Предоставленные самим себе во всех своих делах, лишенные всякой посторонней помощи, люди действительно часто попадали бы — будь то по своей вине или без всякой вины — в затруднительное положение или испытывали бы бедствия; однако счастье, для которого предназначен человек, может быть достигнуто только его собственными силами, и именно в трудном положении обостряется его ум и формируется характер. Разве не возникают эти бедствия и там, где государство своим слишком глубоким воздействием препятствует самодеятельности? Они возникают и там и предоставляют человека, привыкшего уповать на чужую помощь, еще значительно более печальной судьбе. Ибо если борьба и деятельный труд помогают переносить бедствия, то их в десятикратном размере отягощает безнадежное, быть может, напрасное ожидание. Даже в лучшем случае государства, о которых я здесь говорю, напоминают врачей, которые пестуют болезнь и отдаляют смерть. До того как появились врачи, существовали только здоровье или смерть.

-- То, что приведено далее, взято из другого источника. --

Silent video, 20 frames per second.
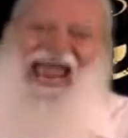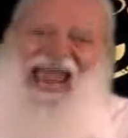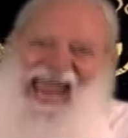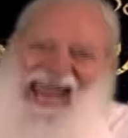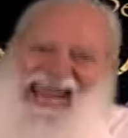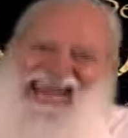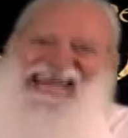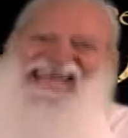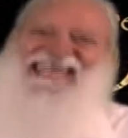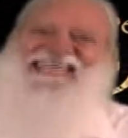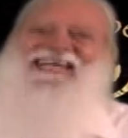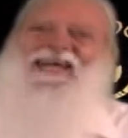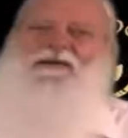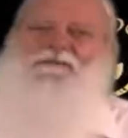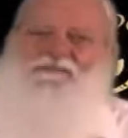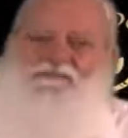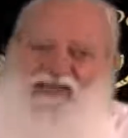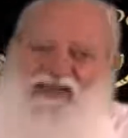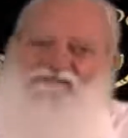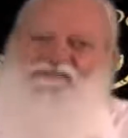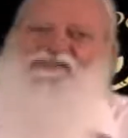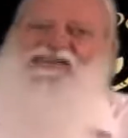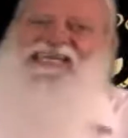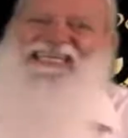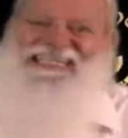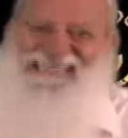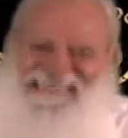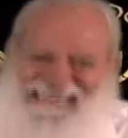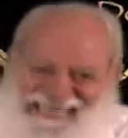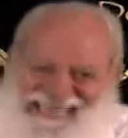
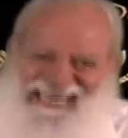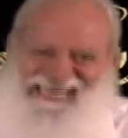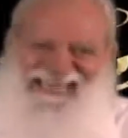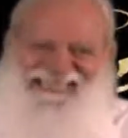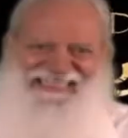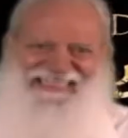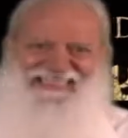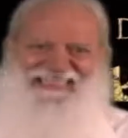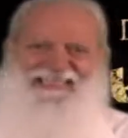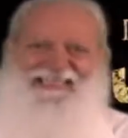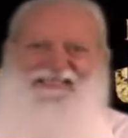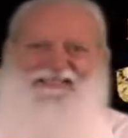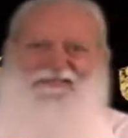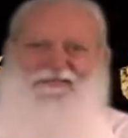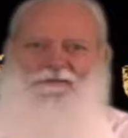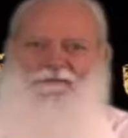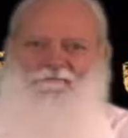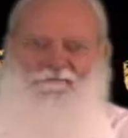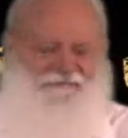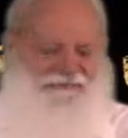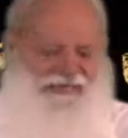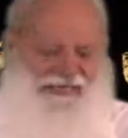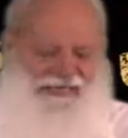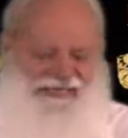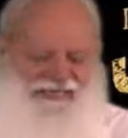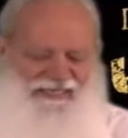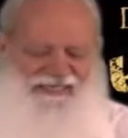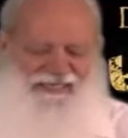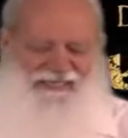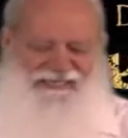856.
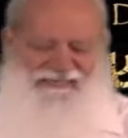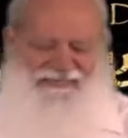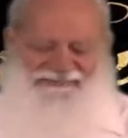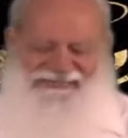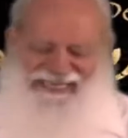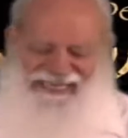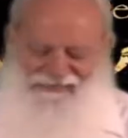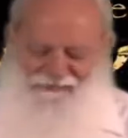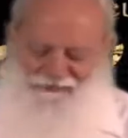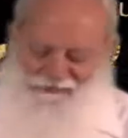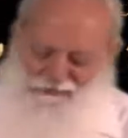Now,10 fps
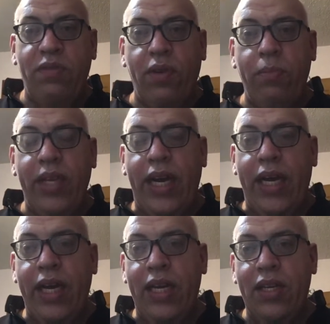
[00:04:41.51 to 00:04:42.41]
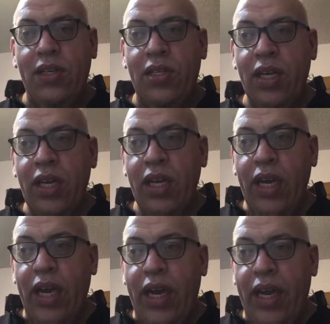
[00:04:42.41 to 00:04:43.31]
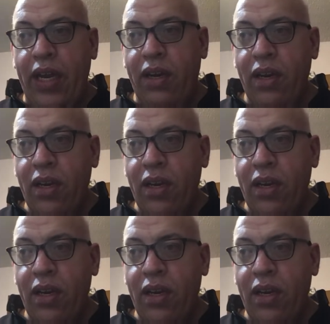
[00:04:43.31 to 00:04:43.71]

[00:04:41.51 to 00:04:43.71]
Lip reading: from that is a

3. Все, чем человек занимается, пусть даже ради косвенного или непосредственного удовлетворения своих физических потребностей или вообще ради достижения каких-либо внешних целей, самым тесным образом связано с его внутренними ощущениями. Иногда наряду с внешней конечной целью существует и внутренняя цель, а подчас именно она и движет человеком, а внешняя цель только необходимо или случайно с ней связана. Чем человек более целен, тем свободнее возникает выбранное им внешнее занятие из его внутреннего бытия и тем чаще и прочнее внутреннее бытие соединяется с внешним занятием в тех случаях, когда последнее не было выбрано свободно. Поэтому-то интересный человек интересен во всех ситуациях и во всех своих делах; именно поэтому он при том образе жизни, который соответствует его характеру, достигает замечательной красоты.